Dataset entries
=== Section Start ===

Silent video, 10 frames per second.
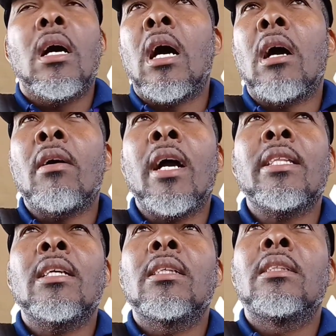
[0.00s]
Alright?
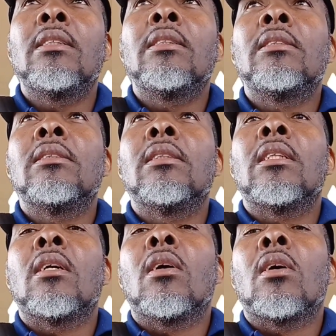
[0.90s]

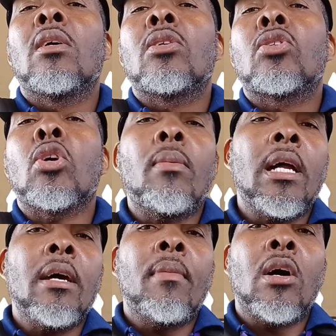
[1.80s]
Some
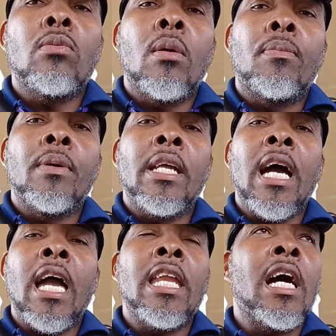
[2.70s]
of them I come up with the
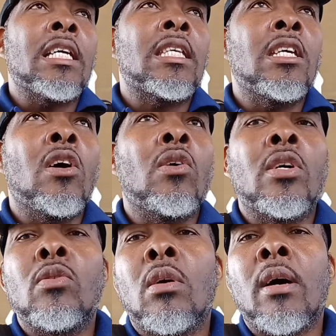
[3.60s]
idea and say, yo,
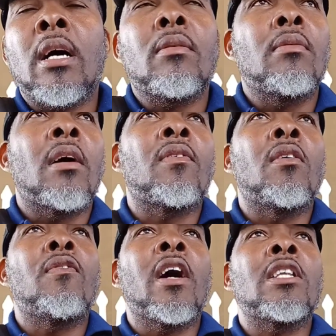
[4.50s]
you know, I've
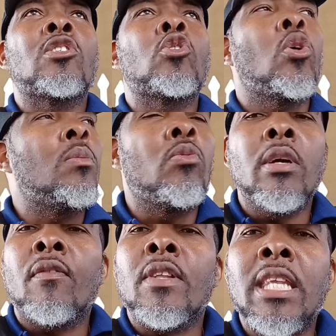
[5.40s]
got to find some
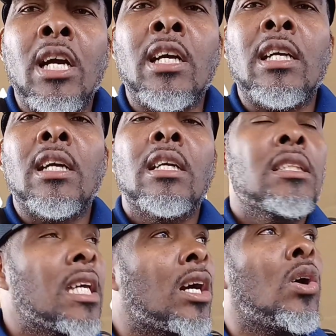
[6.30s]
way to take,
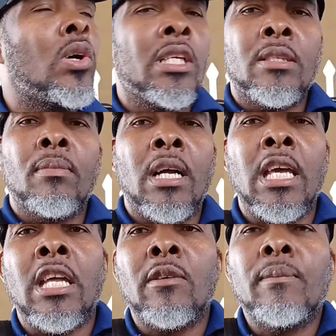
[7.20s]
take out this man. You,
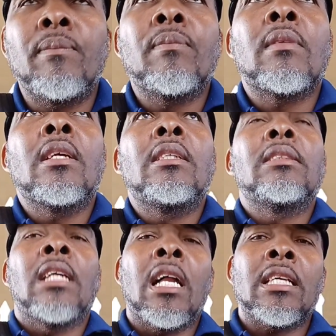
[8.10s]
know?
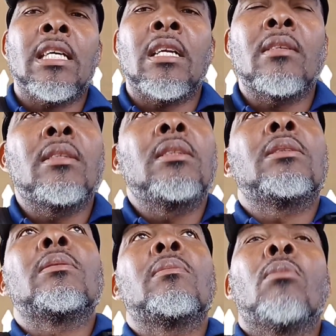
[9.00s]
you understand?
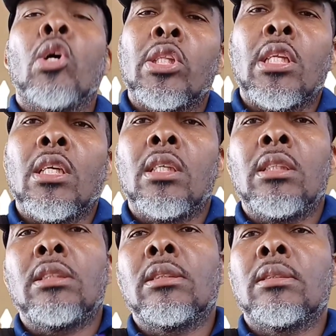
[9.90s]
But,
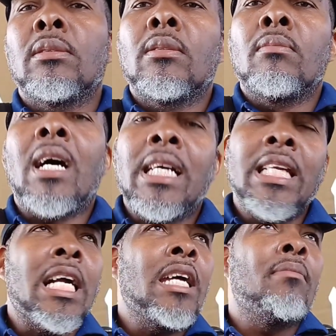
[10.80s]
back in
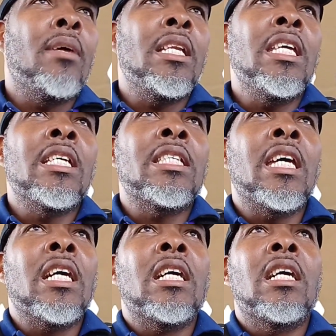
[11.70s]
them days
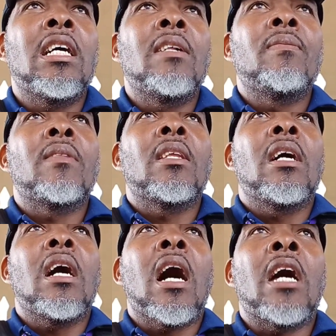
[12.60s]
there,
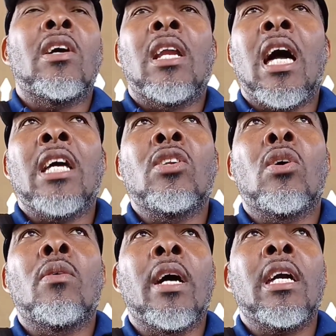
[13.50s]
and I like
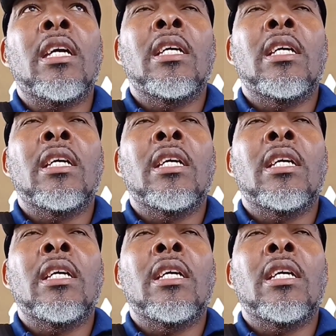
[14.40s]
nowhere,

=== Section End ===

● **DIRECTIONS**: Each record must be set down again without alteration, and no picture may be carried over.

● **SOLUTION**:
Silent video, 10 frames per second.
[0.00s]
Alright?
[0.90s]

[1.80s]
Some
[2.70s]
of them I come up with the
[3.60s]
idea and say, yo,
[4.50s]
you know, I've
[5.40s]
got to find some
[6.30s]
way to take,
[7.20s]
take out this man. You,
[8.10s]
know?
[9.00s]
you understand?
[9.90s]
But,
[10.80s]
back in
[11.70s]
them days
[12.60s]
there,
[13.50s]
and I like
[14.40s]
nowhere,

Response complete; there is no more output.